And just like that, within three clicks, I deleted my Facebook mobile app.
It was one long click, followed by a short click and “are you sure you want to delete this?” Yes, I’m pretty confident I don’t need this in my life right now… Click.
It felt cleansing and I like freeing up the space on my phone. More room for pics and videos of my snuggly little niece and nephew [insert Skeptical Belle photo here].
It was that internal voice I wanted to cleanse myself of primarily. Because every time I pulled up the Facebook app, I would be greeted by five photos of my girlfriend’s kids. It’s great. However it’s the same feeling as their annual Christmas card. Where are the parents? Where did my friends go? I love the Christmas card, but I want to see my girlfriend and her husband!
I understand their kids ARE their life now, and genetically my girlfriend is 50% there… But it’s missing so much more.
Also who really cares what I have to say anyway? My posts inevitably are about my career, family and Southern California. Maybe I post a sunset, maybe a picture on the water to pay homage to Earth Day… but did I really honor Earth Day?
(Spoiler alert, I wasn’t picking up trash that Saturday, and I definitely did not go to the local recycle center. That is not sexy enough for Facebook after all).
Maybe I am just bragging. I don’t mean to, but I realize my ocean front view could be perceived that way. When you’re on your couch in Iowa with the sound of lawn mowers in the background, taking a selfie with your kid you might think, “Gee, Katie is really living the dream in So Cal.”
Meanwhile I’m alone on my stand-up paddle board thinking, “Gee, I really wish I had a family to go to the beach with today. Or maybe we would be picking-up trash on the side of the road.”

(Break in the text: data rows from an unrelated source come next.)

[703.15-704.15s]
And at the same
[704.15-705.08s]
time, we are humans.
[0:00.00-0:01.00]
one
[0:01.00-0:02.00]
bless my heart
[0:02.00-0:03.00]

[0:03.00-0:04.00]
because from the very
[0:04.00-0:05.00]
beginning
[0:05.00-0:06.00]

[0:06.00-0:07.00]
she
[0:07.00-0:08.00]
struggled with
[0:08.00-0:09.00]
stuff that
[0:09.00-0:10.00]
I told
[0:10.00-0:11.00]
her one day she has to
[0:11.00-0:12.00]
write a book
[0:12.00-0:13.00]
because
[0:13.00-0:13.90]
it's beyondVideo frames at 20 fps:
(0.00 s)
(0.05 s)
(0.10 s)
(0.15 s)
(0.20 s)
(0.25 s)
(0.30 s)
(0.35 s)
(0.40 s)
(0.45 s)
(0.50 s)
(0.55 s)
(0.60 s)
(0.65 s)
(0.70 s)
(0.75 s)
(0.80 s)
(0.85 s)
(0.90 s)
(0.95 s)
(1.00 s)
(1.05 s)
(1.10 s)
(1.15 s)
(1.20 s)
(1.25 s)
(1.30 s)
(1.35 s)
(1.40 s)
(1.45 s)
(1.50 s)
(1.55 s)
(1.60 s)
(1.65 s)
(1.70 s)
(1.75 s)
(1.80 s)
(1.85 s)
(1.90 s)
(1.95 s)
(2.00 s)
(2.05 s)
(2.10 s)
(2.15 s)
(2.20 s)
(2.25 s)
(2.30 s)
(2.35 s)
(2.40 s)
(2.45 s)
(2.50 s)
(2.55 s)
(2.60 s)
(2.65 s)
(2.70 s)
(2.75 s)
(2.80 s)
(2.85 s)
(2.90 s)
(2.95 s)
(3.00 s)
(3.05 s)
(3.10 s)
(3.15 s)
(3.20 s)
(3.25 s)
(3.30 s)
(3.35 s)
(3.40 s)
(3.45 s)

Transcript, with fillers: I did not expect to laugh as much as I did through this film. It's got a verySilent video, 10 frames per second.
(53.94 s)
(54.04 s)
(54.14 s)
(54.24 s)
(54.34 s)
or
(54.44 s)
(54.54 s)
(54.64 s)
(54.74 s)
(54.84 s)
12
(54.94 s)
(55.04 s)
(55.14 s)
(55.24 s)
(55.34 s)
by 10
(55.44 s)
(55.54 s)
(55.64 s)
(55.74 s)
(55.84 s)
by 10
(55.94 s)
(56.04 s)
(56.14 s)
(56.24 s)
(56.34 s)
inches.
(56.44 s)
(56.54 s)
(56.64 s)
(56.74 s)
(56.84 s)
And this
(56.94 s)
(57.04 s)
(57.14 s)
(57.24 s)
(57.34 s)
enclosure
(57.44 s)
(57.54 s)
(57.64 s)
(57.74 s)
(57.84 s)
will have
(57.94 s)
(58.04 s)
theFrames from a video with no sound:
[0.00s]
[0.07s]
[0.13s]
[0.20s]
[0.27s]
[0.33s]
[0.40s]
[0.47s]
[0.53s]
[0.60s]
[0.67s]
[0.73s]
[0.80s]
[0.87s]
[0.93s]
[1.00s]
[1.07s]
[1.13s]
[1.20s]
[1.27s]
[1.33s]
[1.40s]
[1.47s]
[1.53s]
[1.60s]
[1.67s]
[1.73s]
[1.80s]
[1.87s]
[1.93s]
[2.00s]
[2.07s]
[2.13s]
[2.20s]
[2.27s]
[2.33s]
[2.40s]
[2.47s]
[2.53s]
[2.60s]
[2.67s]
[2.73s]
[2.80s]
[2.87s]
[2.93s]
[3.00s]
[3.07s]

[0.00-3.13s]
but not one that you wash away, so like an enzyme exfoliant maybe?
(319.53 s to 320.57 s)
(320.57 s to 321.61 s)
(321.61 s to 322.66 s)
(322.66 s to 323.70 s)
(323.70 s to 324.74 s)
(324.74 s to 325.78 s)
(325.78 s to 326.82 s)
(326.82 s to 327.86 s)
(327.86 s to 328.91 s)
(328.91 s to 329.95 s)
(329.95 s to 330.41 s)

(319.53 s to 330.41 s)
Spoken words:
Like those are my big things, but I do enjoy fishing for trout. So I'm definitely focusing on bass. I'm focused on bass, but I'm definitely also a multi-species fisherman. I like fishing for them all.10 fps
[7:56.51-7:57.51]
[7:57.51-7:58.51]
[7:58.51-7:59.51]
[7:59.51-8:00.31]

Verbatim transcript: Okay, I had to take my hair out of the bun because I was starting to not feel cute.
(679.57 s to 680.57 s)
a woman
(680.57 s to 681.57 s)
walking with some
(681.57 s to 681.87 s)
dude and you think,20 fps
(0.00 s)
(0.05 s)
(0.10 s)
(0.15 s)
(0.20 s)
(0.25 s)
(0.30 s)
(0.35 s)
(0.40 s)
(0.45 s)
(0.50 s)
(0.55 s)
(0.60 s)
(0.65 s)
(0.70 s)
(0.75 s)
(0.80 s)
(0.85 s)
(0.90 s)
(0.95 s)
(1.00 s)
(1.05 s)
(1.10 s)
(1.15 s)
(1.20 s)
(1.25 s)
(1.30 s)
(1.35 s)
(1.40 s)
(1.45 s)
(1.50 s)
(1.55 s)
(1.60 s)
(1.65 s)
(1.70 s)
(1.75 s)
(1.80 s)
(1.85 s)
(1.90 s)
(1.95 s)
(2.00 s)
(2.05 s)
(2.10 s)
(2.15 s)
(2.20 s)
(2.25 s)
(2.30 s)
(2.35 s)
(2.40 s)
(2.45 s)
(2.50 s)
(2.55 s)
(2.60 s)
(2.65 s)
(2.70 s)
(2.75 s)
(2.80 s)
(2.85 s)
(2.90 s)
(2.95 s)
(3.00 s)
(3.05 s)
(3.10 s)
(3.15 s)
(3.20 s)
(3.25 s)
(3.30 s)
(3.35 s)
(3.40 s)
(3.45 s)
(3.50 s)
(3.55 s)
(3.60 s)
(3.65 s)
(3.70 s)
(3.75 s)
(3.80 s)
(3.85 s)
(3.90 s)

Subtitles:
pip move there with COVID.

Either way, we are living in different realities – yearning for what we don’t have.
The only reality we have is Perception. I perceive your life one way and want it, and you may perceive my life another way and want it.
At what point can we stop comparing?
For me it was the moment I said “YES.” Yes to deleting that pesky blue app. I said “goodbye” to comparing myself to others. “Goodbye” to feeling inadequate. And “hello” to a fulfilled life.
Part of me wonders if anyone will notice. “I haven’t seen Katie post anything or ‘like’ anything in awhile.” Good. I am probably “liking” something else in my world. Something physical. Something tangible or maybe even intangible.
You won’t know if I’m dating, in a relationship or where I’m traveling to next. Perhaps the mystique could be attractive?
The thought even crossed my mind to delete Facebook all together. I’ve done it before. It was a little extreme. “Maybe she’s hiding something? Is she anti-social? Anti-establishment?”
No, no and no. I’m not in hiding. I’m not a terrorist, and I’m not in trouble with the law like Chris Soules.
I’m still a bit on the fence though. (Until I realize that even Osama Bin Laden had internet and video to communicate with the outside world.)
So let’s see what this new chapter has in store. Perhaps closing Facebook will open up a new book, new blog or new opportunity? (Oh wait, I already started this one!)
I’m not anti-social or anti social media. I am just pro-social and pro leading a fulfilled life without comparisons and judgement.